(WHAT YOU HAVE TO DO) For the entries that follow, set down each one exactly and drop any pictures.

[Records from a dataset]
--- --- ---

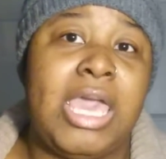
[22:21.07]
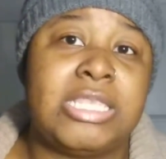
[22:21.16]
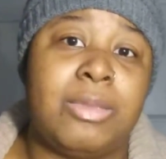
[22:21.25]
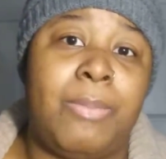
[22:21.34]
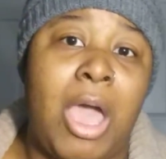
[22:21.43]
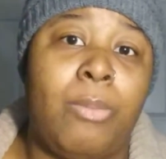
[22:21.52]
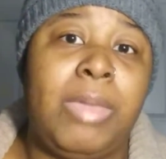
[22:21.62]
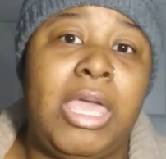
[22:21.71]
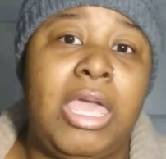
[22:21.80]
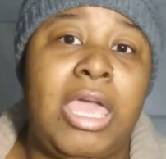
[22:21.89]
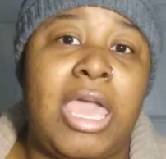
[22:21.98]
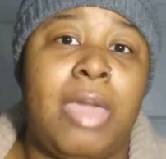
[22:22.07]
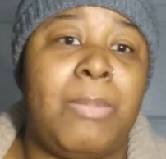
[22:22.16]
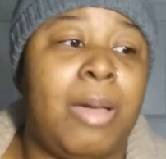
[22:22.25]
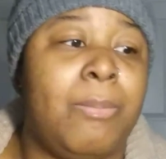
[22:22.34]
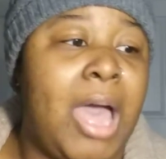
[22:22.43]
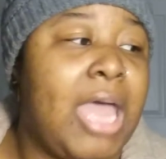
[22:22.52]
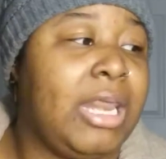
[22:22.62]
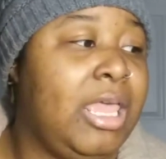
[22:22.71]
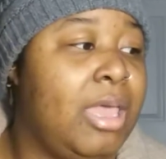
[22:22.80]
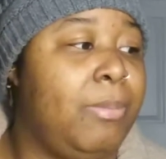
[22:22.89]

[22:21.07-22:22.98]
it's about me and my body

--- --- ---

(RESULT FOR THIS TASK)
[22:21.07]
[22:21.16]
[22:21.25]
[22:21.34]
[22:21.43]
[22:21.52]
[22:21.62]
[22:21.71]
[22:21.80]
[22:21.89]
[22:21.98]
[22:22.07]
[22:22.16]
[22:22.25]
[22:22.34]
[22:22.43]
[22:22.52]
[22:22.62]
[22:22.71]
[22:22.80]
[22:22.89]

[22:21.07-22:22.98]
it's about me and my body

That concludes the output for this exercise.